**Task requirements:** Set every line of the data down again exactly, and keep the pictures out.

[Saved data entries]

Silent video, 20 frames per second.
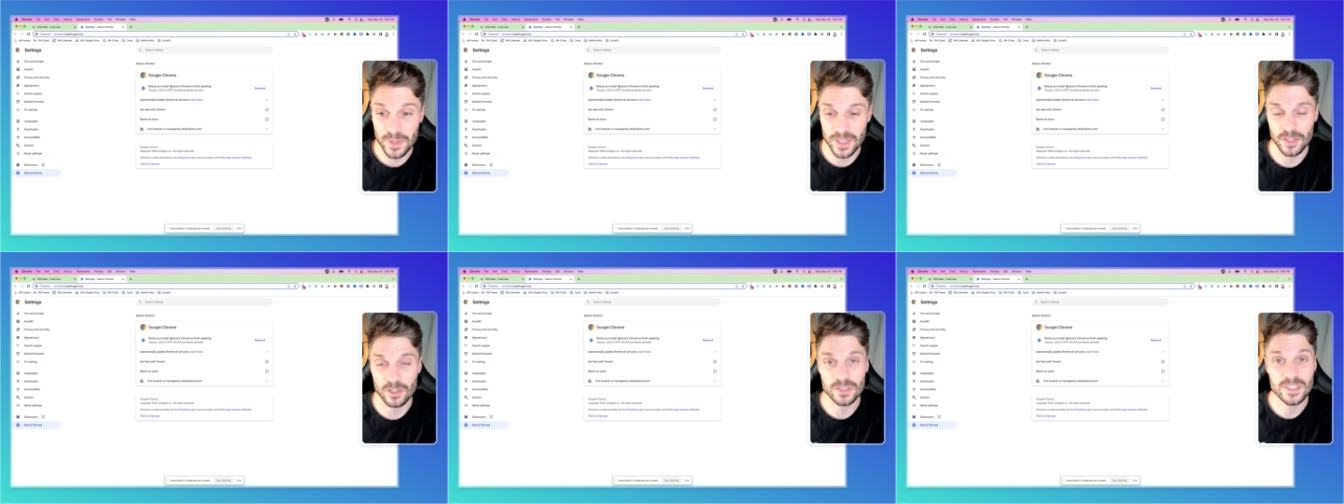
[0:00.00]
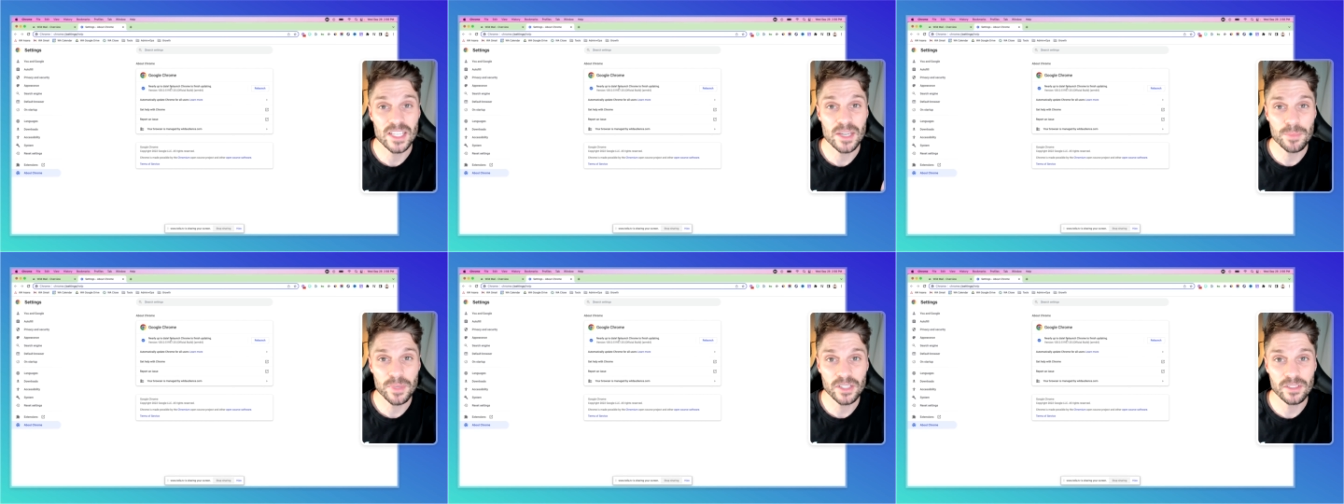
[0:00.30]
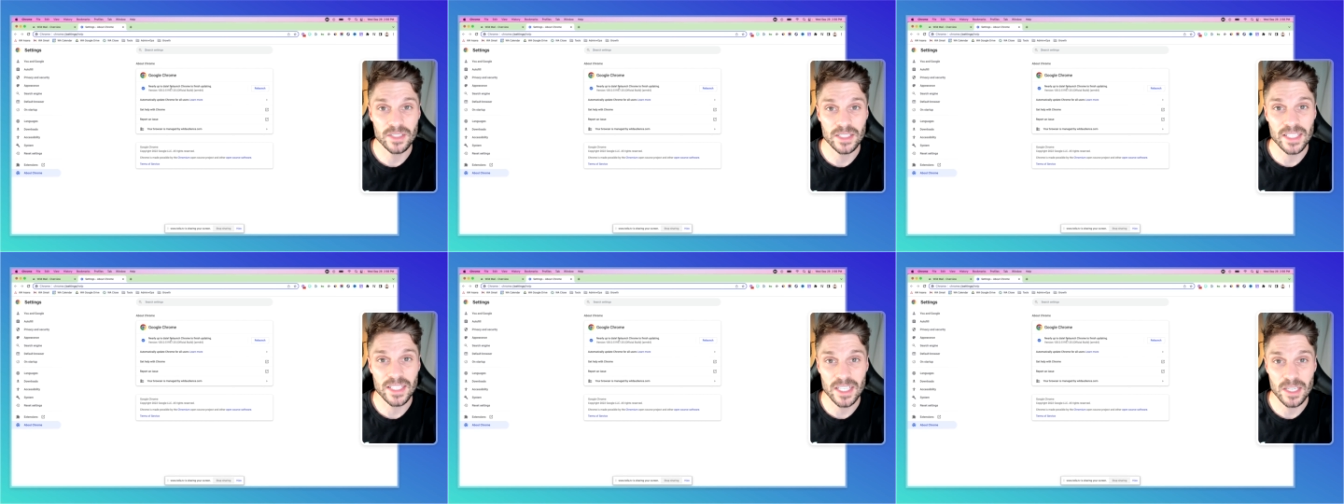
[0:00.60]
it'll
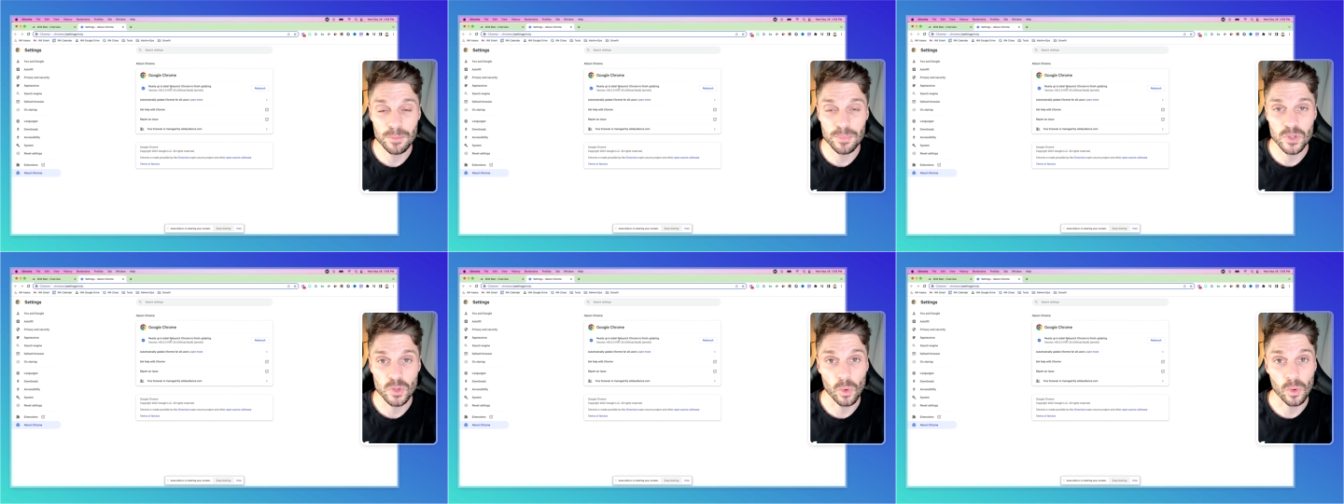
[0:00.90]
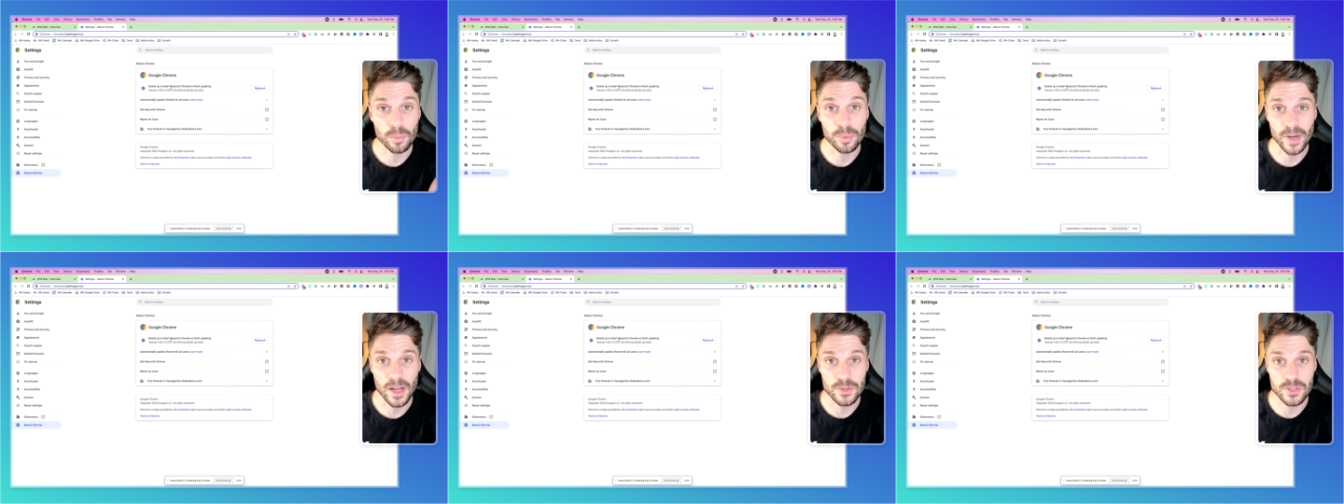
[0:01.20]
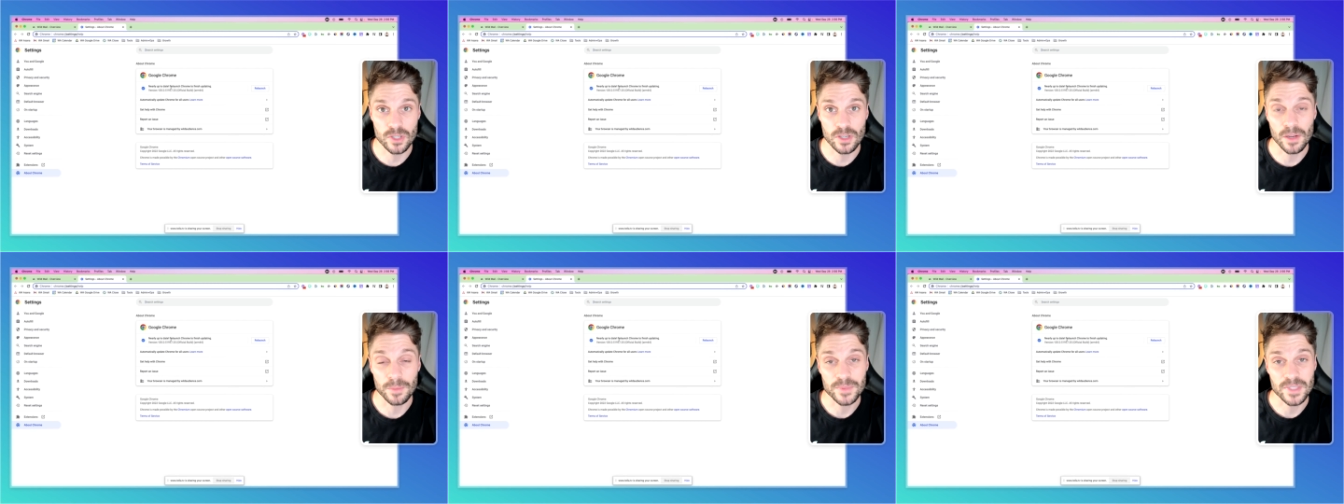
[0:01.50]
typically keep your
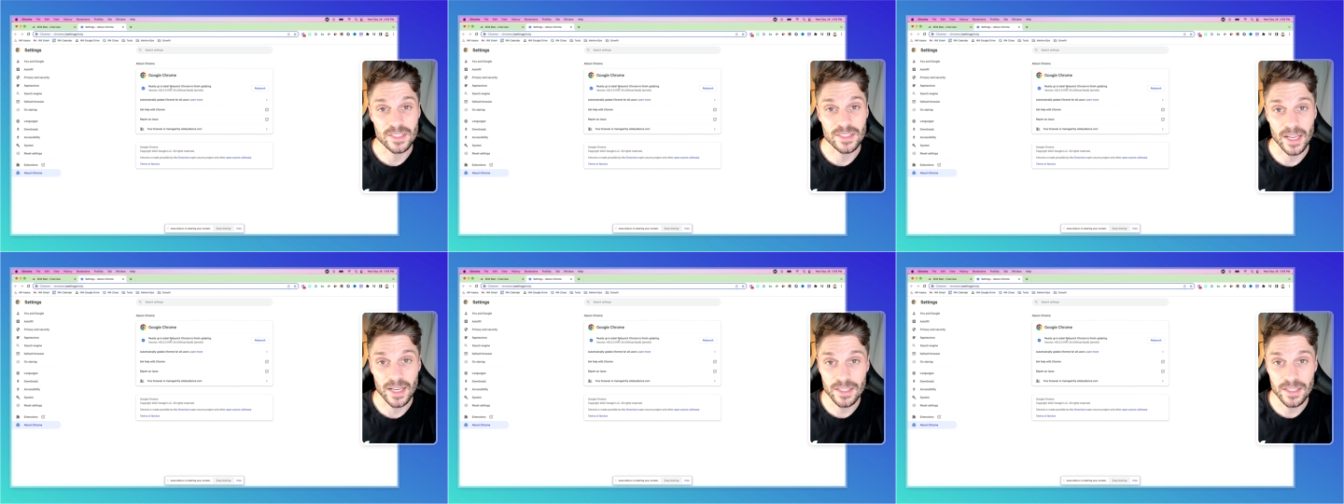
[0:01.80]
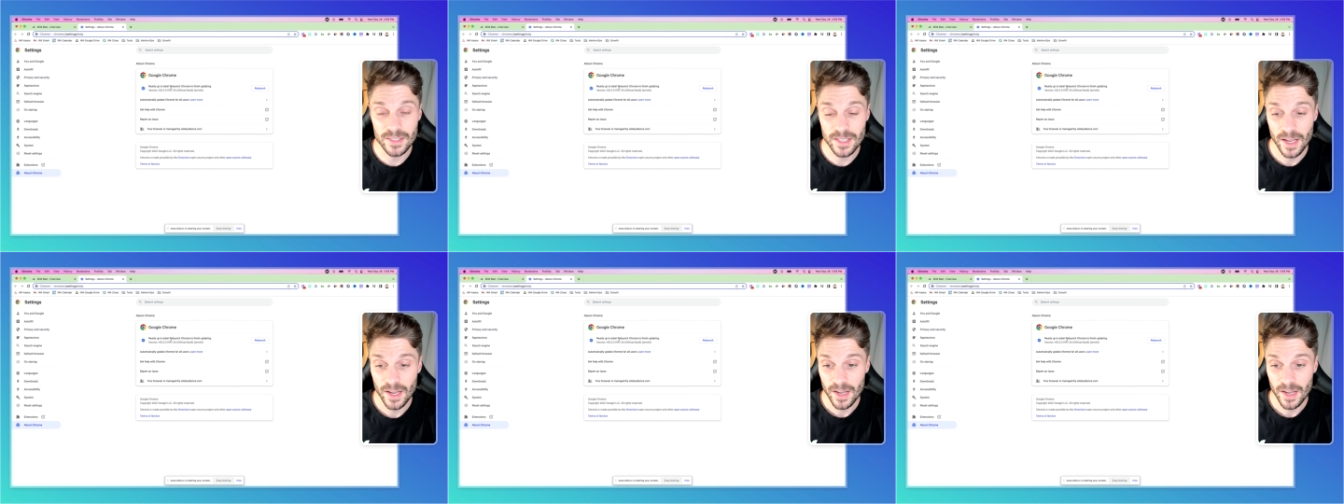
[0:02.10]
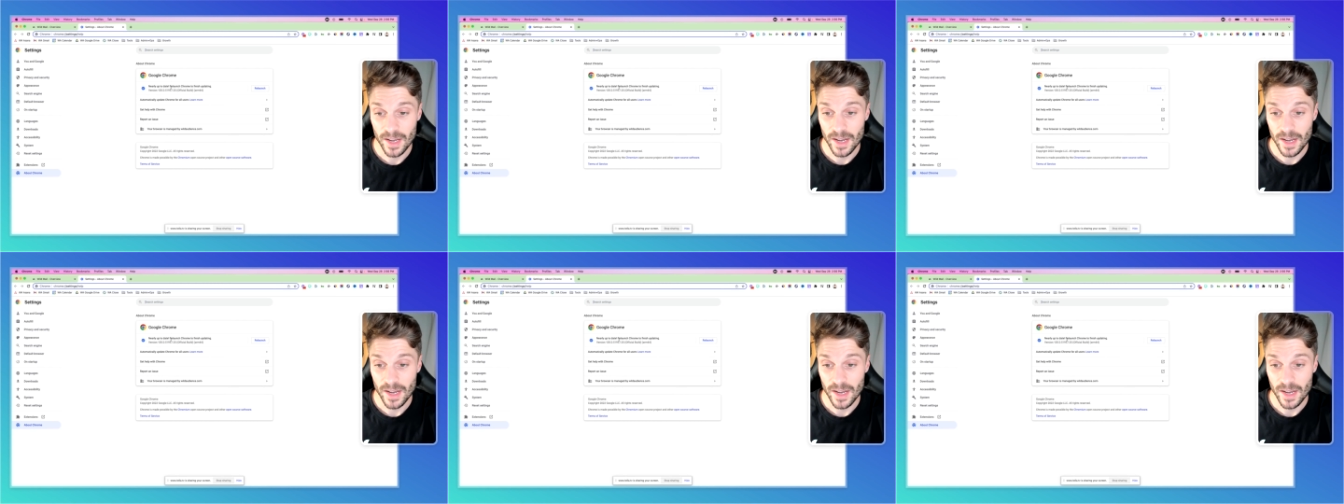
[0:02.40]
browser up to date.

**Written answer:**
Silent video, 20 frames per second.
[0:00.00]
[0:00.30]
[0:00.60]
it'll
[0:00.90]
[0:01.20]
[0:01.50]
typically keep your
[0:01.80]
[0:02.10]
[0:02.40]
browser up to date.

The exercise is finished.